(RECORDS FOR THE EXERCISE begins)
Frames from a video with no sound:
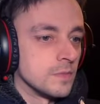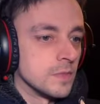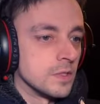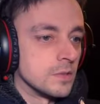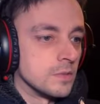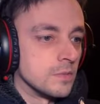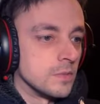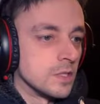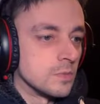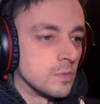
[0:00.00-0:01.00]
There's
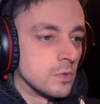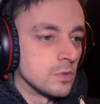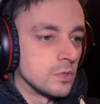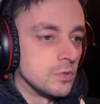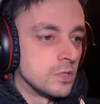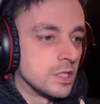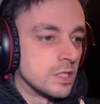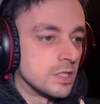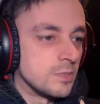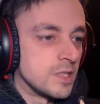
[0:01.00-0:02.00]
there's more
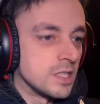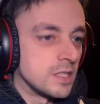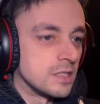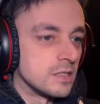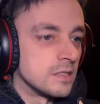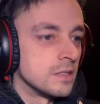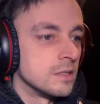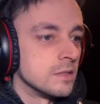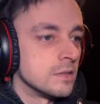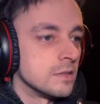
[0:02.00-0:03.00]
looting to be done.
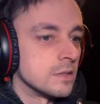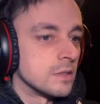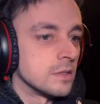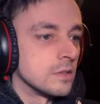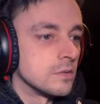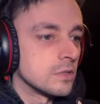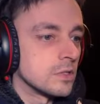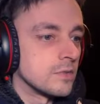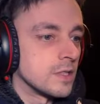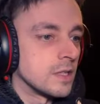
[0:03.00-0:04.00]
Eh, what's
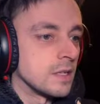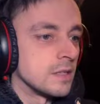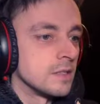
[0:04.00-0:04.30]
over there?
(RECORDS FOR THE EXERCISE ends)
*WORK TO COMPLETE*
Output, exactly and without pictures, the lines above that run from the one containing "[0:00.00-0:01.00]" through the last line of the entries, inclusive.

*OUTPUT BELOW*
[0:00.00-0:01.00]
There's
[0:01.00-0:02.00]
there's more
[0:02.00-0:03.00]
looting to be done.
[0:03.00-0:04.00]
Eh, what's
[0:04.00-0:04.30]
over there?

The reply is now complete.